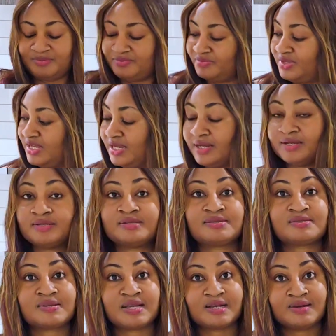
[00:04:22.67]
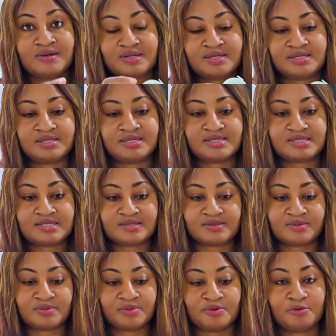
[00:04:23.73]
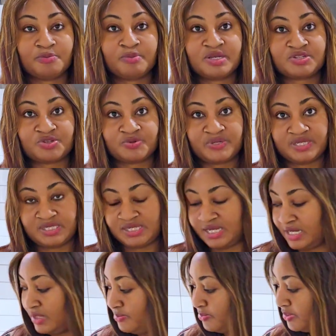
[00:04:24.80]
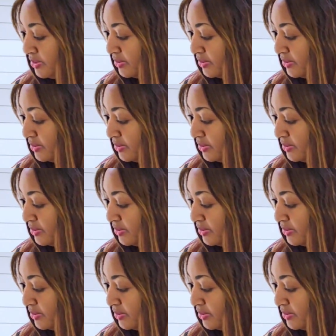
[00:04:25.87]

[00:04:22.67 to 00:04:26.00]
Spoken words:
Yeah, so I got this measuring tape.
---
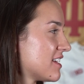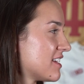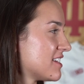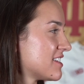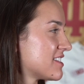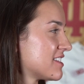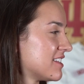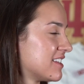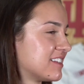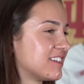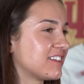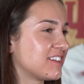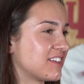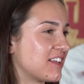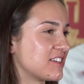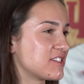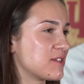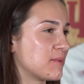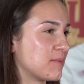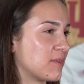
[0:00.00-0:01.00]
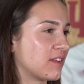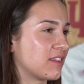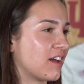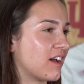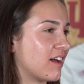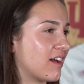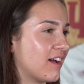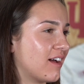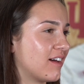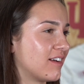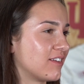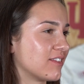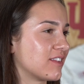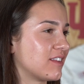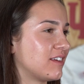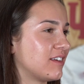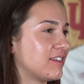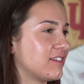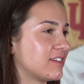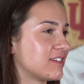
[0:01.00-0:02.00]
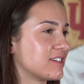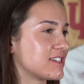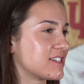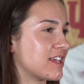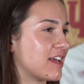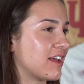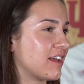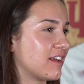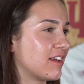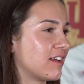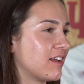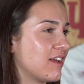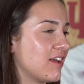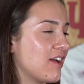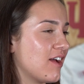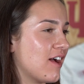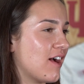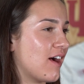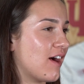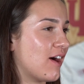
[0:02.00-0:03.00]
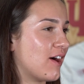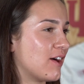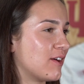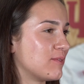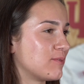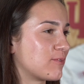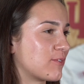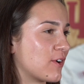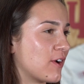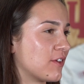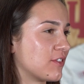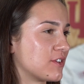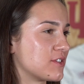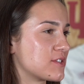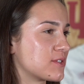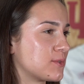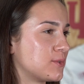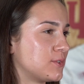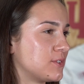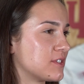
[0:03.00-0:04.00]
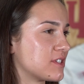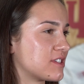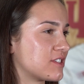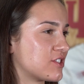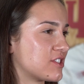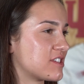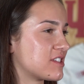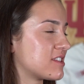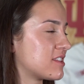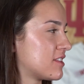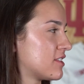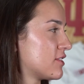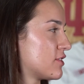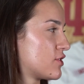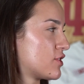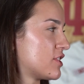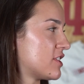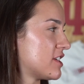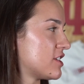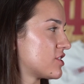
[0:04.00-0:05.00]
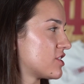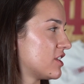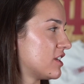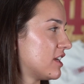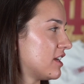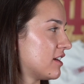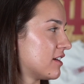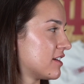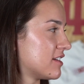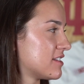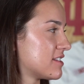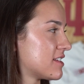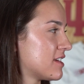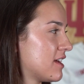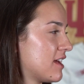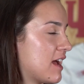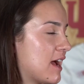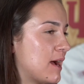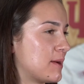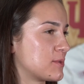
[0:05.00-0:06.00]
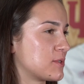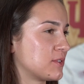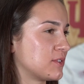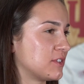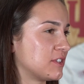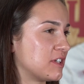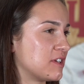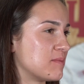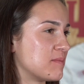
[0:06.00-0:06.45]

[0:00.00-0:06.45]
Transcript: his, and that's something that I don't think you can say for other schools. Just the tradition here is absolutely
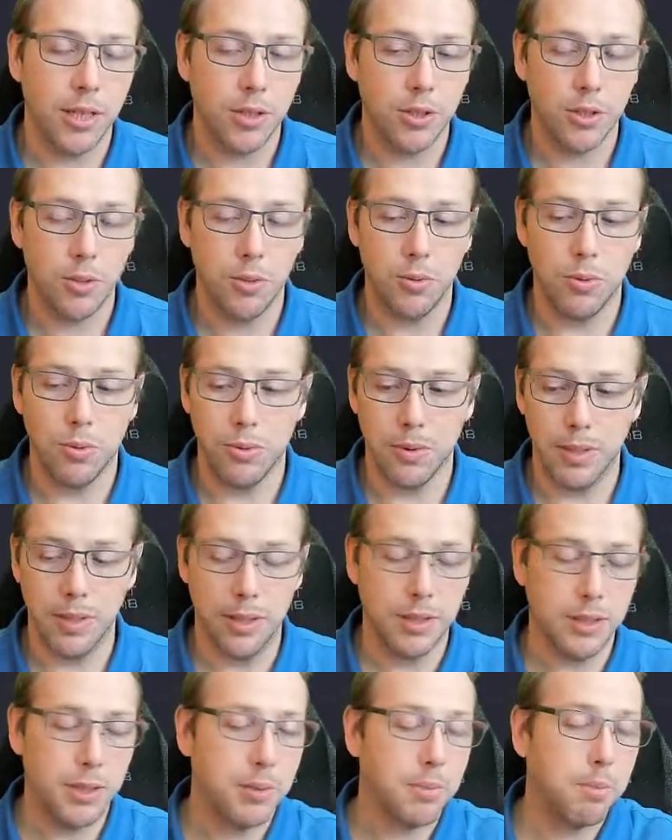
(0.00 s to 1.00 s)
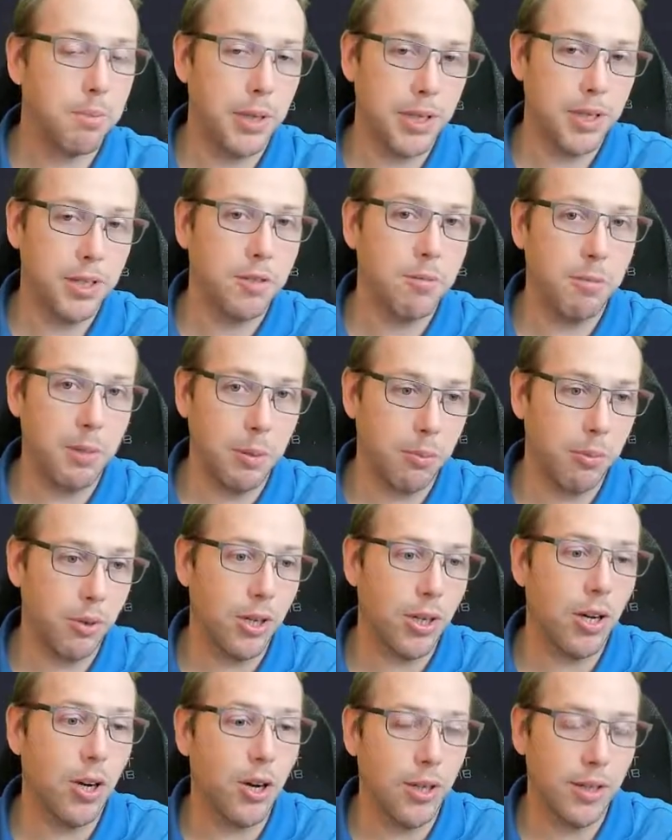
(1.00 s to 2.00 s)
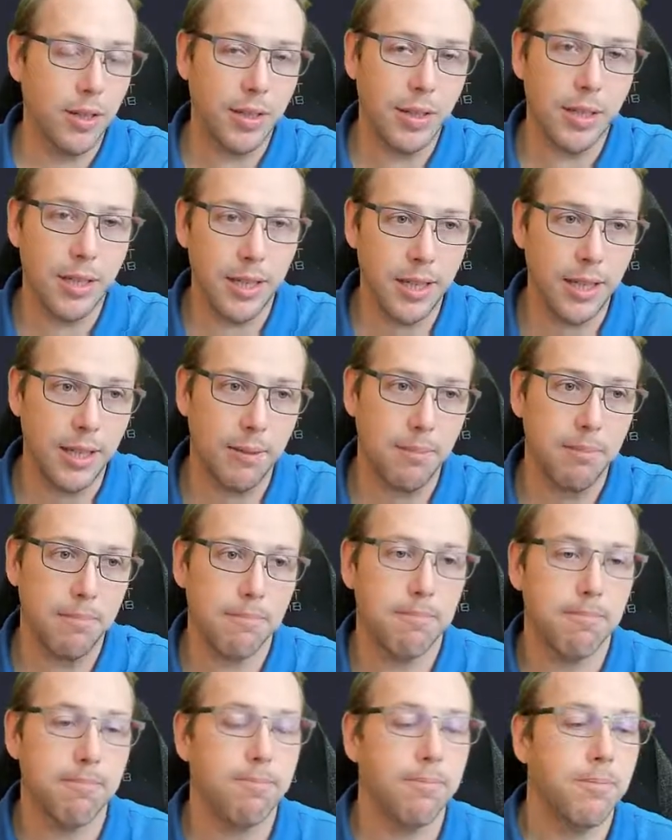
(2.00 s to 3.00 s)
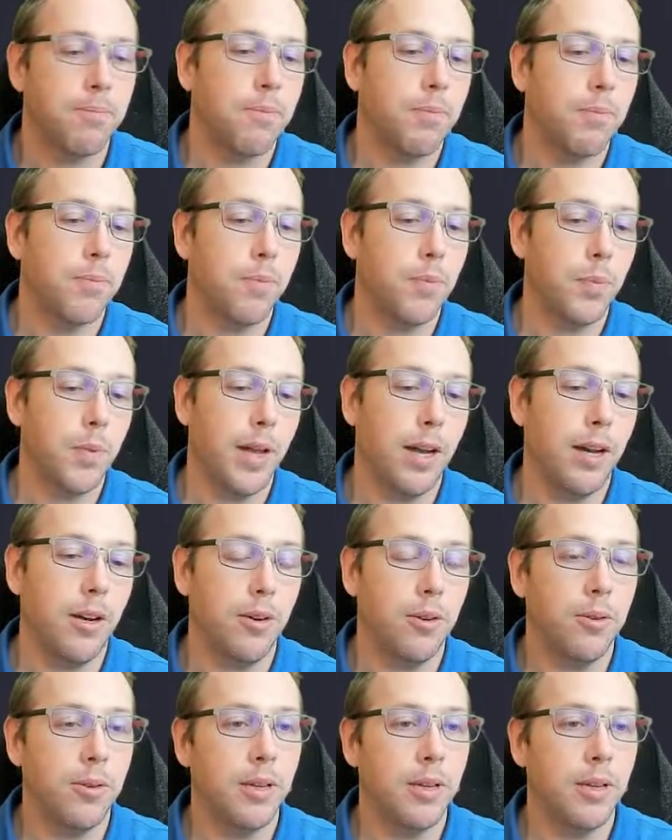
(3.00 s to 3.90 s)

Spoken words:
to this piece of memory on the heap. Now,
---
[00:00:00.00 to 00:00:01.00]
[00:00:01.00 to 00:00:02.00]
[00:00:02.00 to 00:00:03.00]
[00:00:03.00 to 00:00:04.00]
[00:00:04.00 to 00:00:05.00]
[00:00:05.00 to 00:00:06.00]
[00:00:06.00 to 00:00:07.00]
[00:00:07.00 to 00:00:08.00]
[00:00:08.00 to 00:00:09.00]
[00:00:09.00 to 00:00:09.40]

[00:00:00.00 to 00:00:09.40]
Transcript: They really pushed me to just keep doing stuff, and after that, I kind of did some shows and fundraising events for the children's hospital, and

• **ACTION ITEM**: Your answer should consist only of the lines above between the line holding "[00:00:07.00 to 00:00:08.00]" and the line holding "Transcript: They really", inclusive, each transcribed exactly.

• **TASK OUTPUT**:
[00:00:07.00 to 00:00:08.00]
[00:00:08.00 to 00:00:09.00]
[00:00:09.00 to 00:00:09.40]

[00:00:00.00 to 00:00:09.40]
Transcript: They really pushed me to just keep doing stuff, and after that, I kind of did some shows and fundraising events for the children's hospital, and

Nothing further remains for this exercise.